That was 1948–a political moment very nearly as unsettled as our own. That year, the right and left wings of the Democratic Party took a walk. The Dixiecrats’ Strom Thurmond and the Progressives’ Henry Wallace together polled 2.3 million votes, costing Truman a majority in his narrow win over Republican Tom Dewey–shades of Bill Clinton’s 43 percent victory in ‘92.

History often teaches us more about politics than headlines and polls. Now as then, Americans are anxious and dissatisfied. After the divisive ‘48 election, voters chose a fresh route–Gen. Dwight D. Eisenhower, a war hero who seemed somehow above politics as usual. And there are tantalizing signals the electorate may do the same in 1996, this time with Colin Powell.

Consider the similarities. From ‘48 to ‘52. voters feared extremists in both parties. The Democrats’ left wing seemed headed toward socialism on the then British model; the GOP’s right wing was witch-hunting at home and isolationist abroad. Meanwhile, Sen. Joseph McCarthy was calling Truman a traitor. And charges of influence peddling be-deviled the White House–“that mess in Washington,” it was called.

People wanted a hero–someone who could restore the sense of national purpose forged in World War II. And so citizens’ groups started a Draft Eisenhower campaign. The GOP regulars didn’t want Ike; they liked Sen. Robert Taft of Ohio, But Eisenhower proved too popular with the grass roots. He squeaked to the nomination, and triumphed in November.

In this parallel age of gridlock. Gingrich and Whitewater, is Powell another Eisenhower? The two are, of course, very different kinds of men. There’s race and background–Ike’s classmates in Abilene, Kans., were nearly all WASPs: Powell’s, in the South Bronx, were Jews, Puerto Ricans, Italians, Irish, Poles and Jamaicans. And Desert Storm was hardly Operation Overlord. But Powell’s life experience–he would be the first president born in the inner city–may help him handle today’s domestic problems, many of which are connected to the nation’s cultural diversity and urban crisis. In foreign affairs, the lessons Ike learned in World War II prepared him to fight the Red Army. What Powell learned in the gulf is appropriate to post-cold-war challenges–murkier problems like Haiti, Bosnia, the Middle East. Ike hated war: so does Powell. (Not all generals do.) “Don’t go to war in response to emotions of anger and resentment,” Eisenhower said in 1954. This year, responding to the charge he was a “reluctant warrior” in the gulf, Powell declared: “Guilty. War is a deadly game.” Once at war, however. Eisenhower went all out, just as Powell did in 1991.

Powell is an outsider to elective politics–the public loves the idea of an independent Powell bid–with an insider’s feel for how Washington works. He has mastered the capital’s culture better than any leading American general since Eisenhower (who also spent much of his career in Washington). In the end, Ike was a partisan, and Powell may be, too. Because Powell’s appeal is so broad, both parties long to claim him. In his speeches, the general says: “We have to start thinking of America as a family. We have to stop screeching at each other, stop hurting each other, and instead start caring for, sacrificing for, and sharing with each other.” Coming from a respected old soldier, this is perfect-pitch rhetoric for the troubled ’90s. That’s why some Democrats like Mississippi Rep, Gene Taylor–a Southerner who survived in 1994 but who fears 1996–are organizing their own Draft Powell movement.
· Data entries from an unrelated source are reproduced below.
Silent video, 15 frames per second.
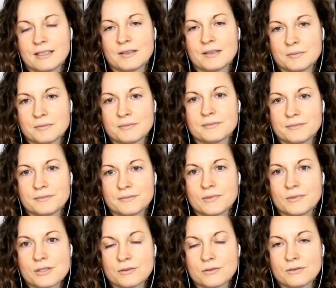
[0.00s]
um,
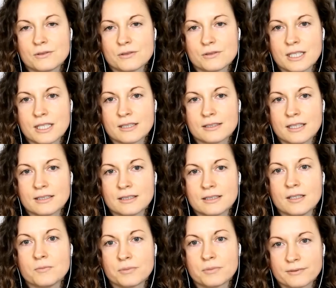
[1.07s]
to to take
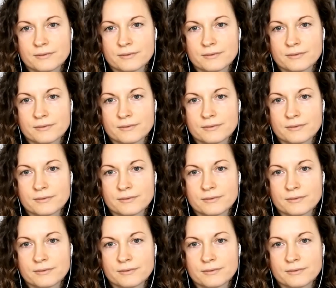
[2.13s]
that leapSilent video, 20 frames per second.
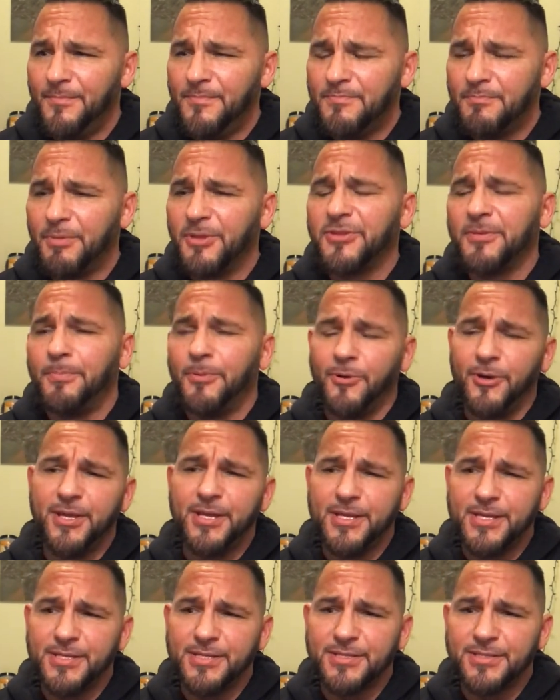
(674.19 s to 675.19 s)
But the point
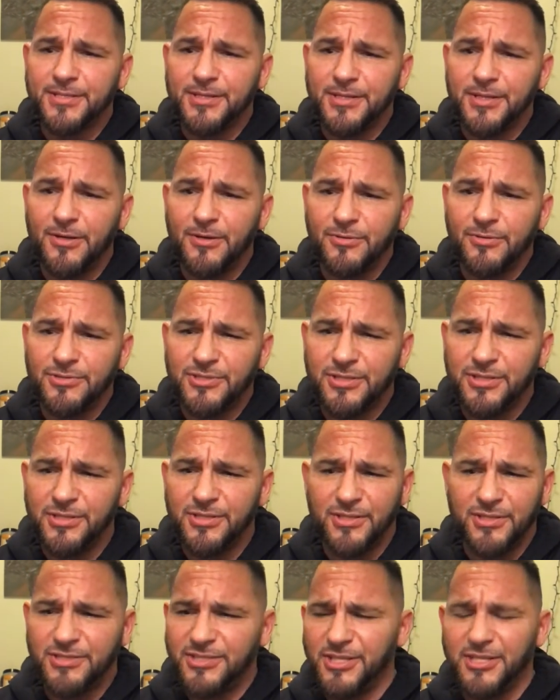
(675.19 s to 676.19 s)
is, you know,
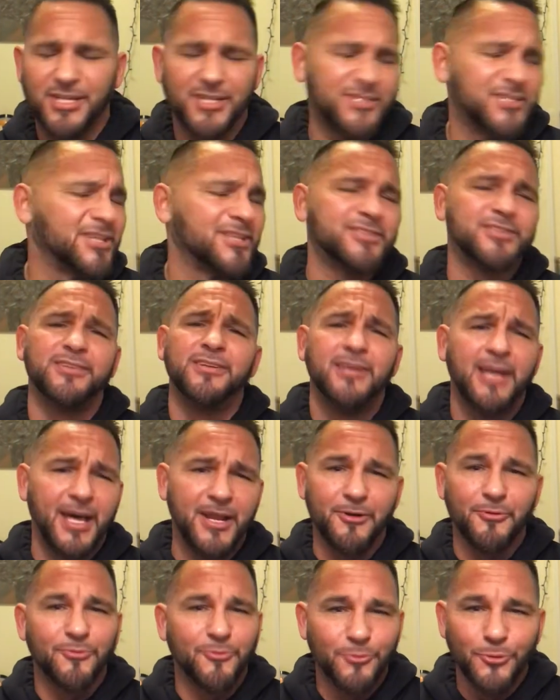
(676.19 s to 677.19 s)
she does this on a
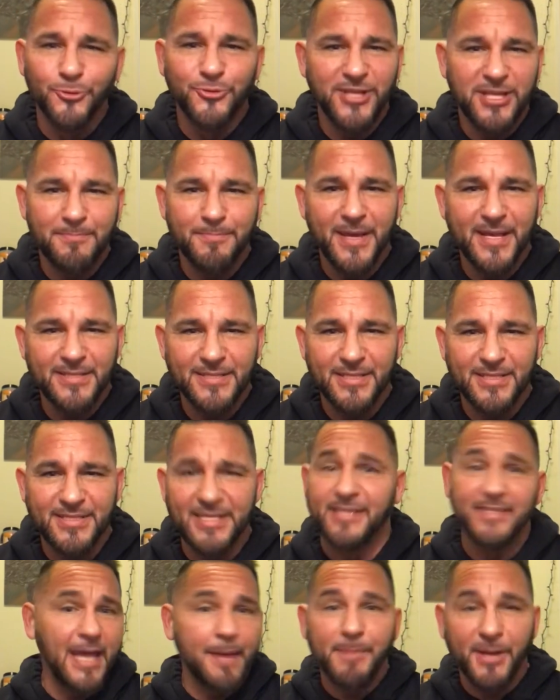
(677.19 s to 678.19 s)
routine basis since
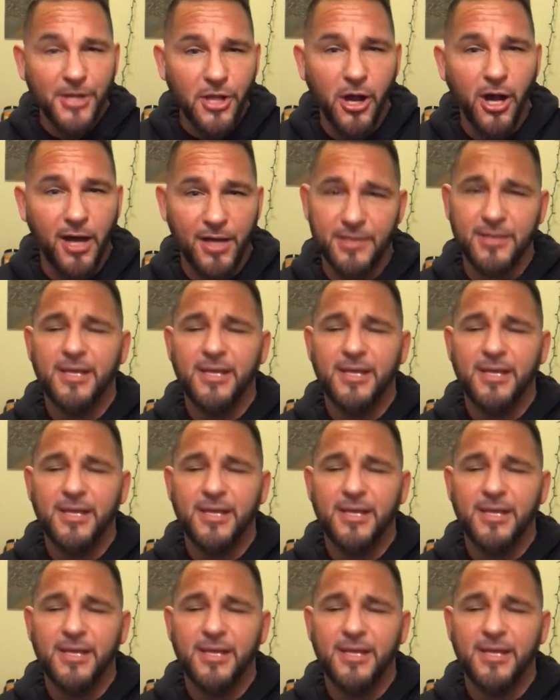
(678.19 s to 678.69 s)
I've been gone.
Powell’s allies, however, tend to be Republicans–George Bush, Caspar Weinberger–and the general preaches a kind of centrist GOP philosophy. “I have very strong Republican leanings on economic and foreign-policy matters,” he has said, “but I was a New Deal kid. I had pictures of Franklin Roosevelt on my wall.” (So did Ronald Reagan.) He wants to cut taxes, balance the budget, and has said work is the best solution for most social woes. On affirmative action, he opposes quotas, but in his speeches he recalls returning home from Vietnam and traveling in a segregated South: “I can remember very well being denied access to a lunch counter. This isn’t ancient . . . there are still racial problems in our country.” He deplored the Willie Horton spot in Bush’s 1988 campaign. Precisely because of this, he could do for the GOP in ‘96 what Eisenhower did for it In ‘52–save the party from Its own worst instincts.

The pundits think that once Powell gets specific, his ratings will fall. That’s what they said about Ike. But most people don’t choose a president based on his position on the 55-mph speed limit, or even abortion. They want someone who inspires them. And more and more. Colin Powell seems to be that man.